Outils et traitements
Comment dépister la dépression chez les patients souffrant de problèmes dermatologiques comme le psoriasis ? La Dre April Armstrong, dermatologue de la University of Southern California, recommande la version à deux questions du Questionnaire sur la santé du patient (QSP-2) dans son éditorial du JAMA Dermatology1.
L’outil, bien connu, est simple. Il consiste à calculer le score du patient après lui avoir posé la question :
« Au cours des deux dernières semaines, à quelle fréquence avez-vous été dérangé par les problèmes suivants ?
h Peu d’intérêt ou de plaisir à faire les choses
h Vous sentir triste, déprimé ou désespéré »
Le Dr Eliot Mostow, de la Northeast Ohio Medical University, et ses collègues, recourent eux aussi au QSP-2 pour les patients acnéïques prenant de l’isotrétinoïne par voie orale. Quand le score du patient atteint 3 ou plus, ils lui font parfois passer la version à neuf questions de l’outil. Avant d’arrêter leur choix sur ces questionnaires, les médecins ont essayé d’autres instruments2.

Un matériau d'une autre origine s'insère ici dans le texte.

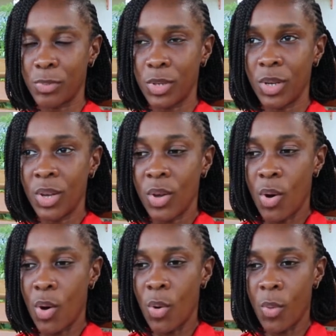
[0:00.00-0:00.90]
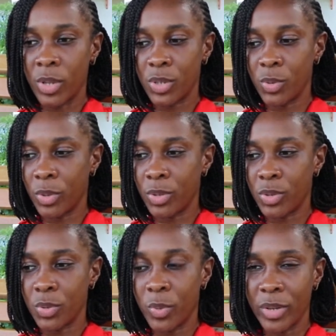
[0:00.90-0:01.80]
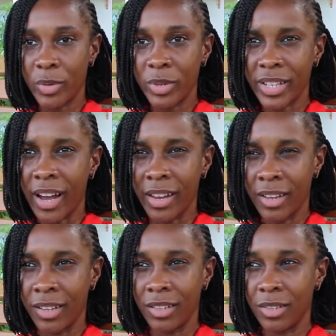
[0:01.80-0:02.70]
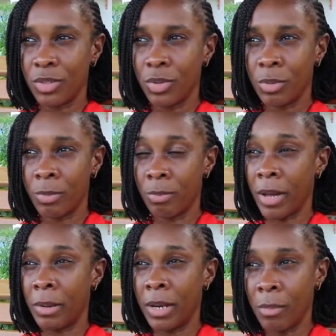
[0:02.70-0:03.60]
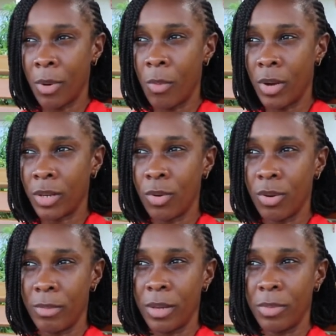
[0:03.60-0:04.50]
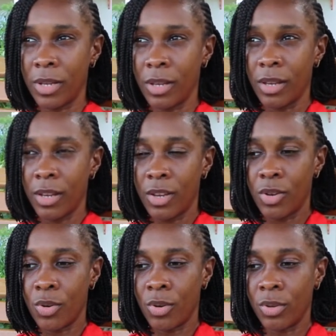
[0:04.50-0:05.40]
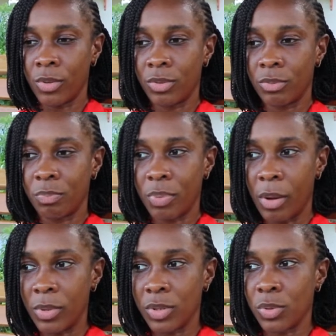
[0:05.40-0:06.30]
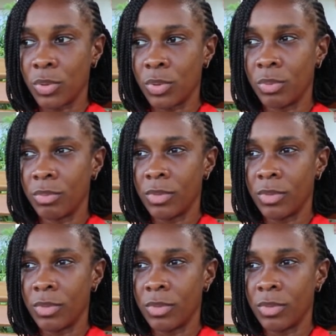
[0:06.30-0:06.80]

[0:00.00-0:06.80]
me, oh, what do you want to do when you retire? You know, my number one goal maybe, you know, probably to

« Il s’agit d’opinions d’experts, indique la Dre Jacynthe Rivest, psychiatre en consultation-liaison au Centre hospitalier de l’Université de Montréal. Ce sont des données dont il faut tenir compte. Cependant, pour recommander un questionnaire en santé publique, il faut que tout un processus de validation ait été effectué. » Dans le domaine de la cancérologie, par exemple, cet exercice a été fait, précise la spécialiste, responsable médicale du Programme de détection de la détresse, au Centre intégré de cancérologie du CHUM.

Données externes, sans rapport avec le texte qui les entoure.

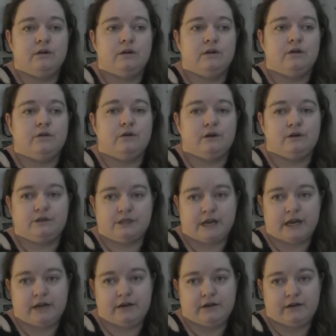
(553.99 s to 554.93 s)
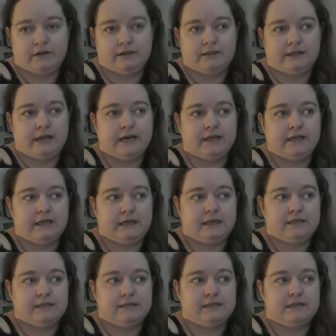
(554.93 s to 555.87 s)
crochet hooks like
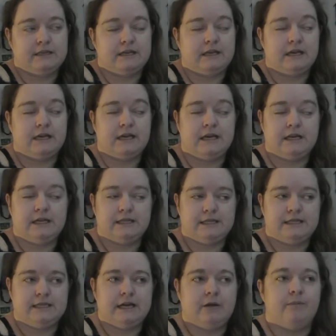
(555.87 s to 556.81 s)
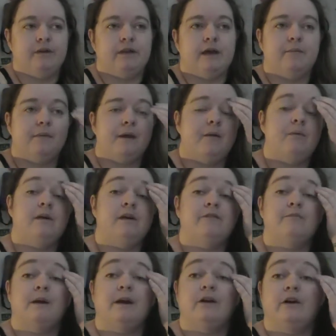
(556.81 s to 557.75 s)
these. He did tell me that maybe
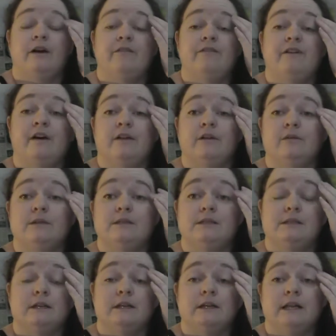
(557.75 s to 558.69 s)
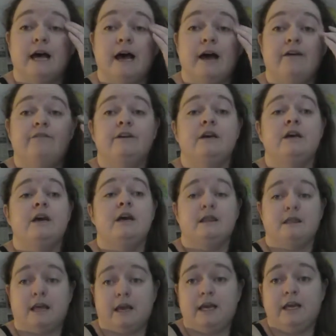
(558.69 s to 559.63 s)
if my grandfather was still alive,
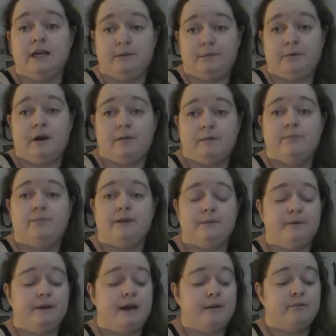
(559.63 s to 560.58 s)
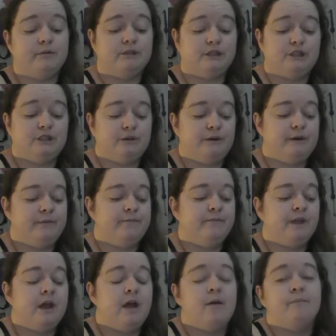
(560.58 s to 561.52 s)
that he'd have probably been able to do it,
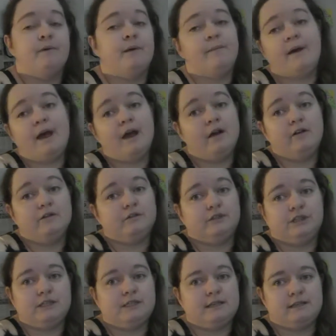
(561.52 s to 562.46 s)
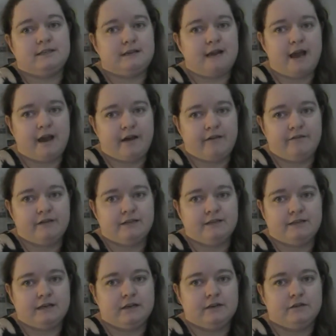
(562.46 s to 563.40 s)
but my uncle just doesn't have the
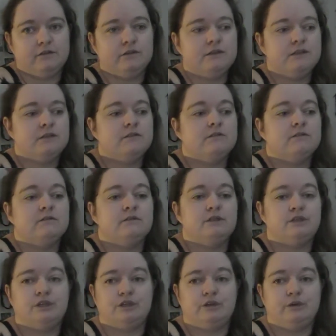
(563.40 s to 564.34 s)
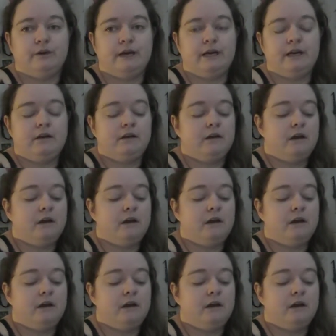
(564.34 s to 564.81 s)
skills to do it.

Plusieurs problèmes dermatologiques sont liés non seulement à une augmentation du risque de dépression, mais aussi de suicide. « De façon générale, lorsque le patient présente des symptômes dépressifs, c’est une bonne pratique d’évaluer le risque suicidaire », précise la psychiatre.
Quels patients faut-il cibler généralement ? Ceux qui ont déjà des problèmes psychiatriques, qui présentent de nouveaux symptômes de troubles de santé mentale pendant leur traitement dermatologique ou qui vivent des stress importants. Un dépistage est également nécessaire auprès des personnes dont la maladie est difficile à supporter, parce qu’elle est grave, chronique, se manifeste à des endroits visibles comme le visage ou gênants comme les parties génitales. « Il faut aussi ajouter les patients qui présentent des symptômes psychologiques et qui prennent des médicaments susceptibles d’augmenter le risque de suicide », affirme la spécialiste.
Si une dépression est détectée, plusieurs traitements peuvent être offerts au patient. « On sait que pour les maladies de peau qui provoquent de la détresse, la psychothérapie est utile, explique la Dre Rivest. Elle peut aider le patient à mieux vivre avec le risque de stigmatisation, mais aussi à mieux gérer le stress. Il est connu que le stress et une affection chronique comme le psoriasis forment un cercle vicieux. La psychothérapie peut aussi être efficace pour traiter les autres maladies psychiatriques, comme l’anxiété et la dépression, qui semblent associées aux affections dermatologiques. »
Sur le plan pharmacologique, les antidépresseurs peuvent constituer de précieux outils. « On a de bonnes données sur leur efficacité pour traiter l’anxiété et la dépression, améliorer le sommeil et, chez certaines personnes atteintes d’affections dermatologiques, diminuer le prurit. On pense que pour les patients qui ont des maladies dermatologiques qui provoquent des démangeaisons, ce qui brise le sommeil et diminue la qualité de vie, les antidépresseurs pourraient être utiles. »
Pratiquant en cancérologie, la Dre Rivest a l’habitude de collaborer avec d’autres spécialistes. Une formule qui donne de bons résultats. Un tel modèle pourrait servir en dermatologie. « Il serait souhaitable que la reconnaissance de la dépression soit une responsabilité partagée entre tous les acteurs. Une coopération entre dermatologues, médecins de famille et spécialistes en santé mentale permettrait d’offrir à des patients vulnérables un accès rapide aux services dont ils ont besoin. » //
1. Armstrong A. Exploring Mental disorders in patients with skin diseases. JAMA Dermatol 2019 ; 155 (6) : 660-1.
2. Schrom K, Nagy T, Mostow E. Depression screening using health questionnaires in patients receiving oral isotretinoin for acne vulgaris. J Am Acad Dermatol 2016 ; 75 (1) : 237-9.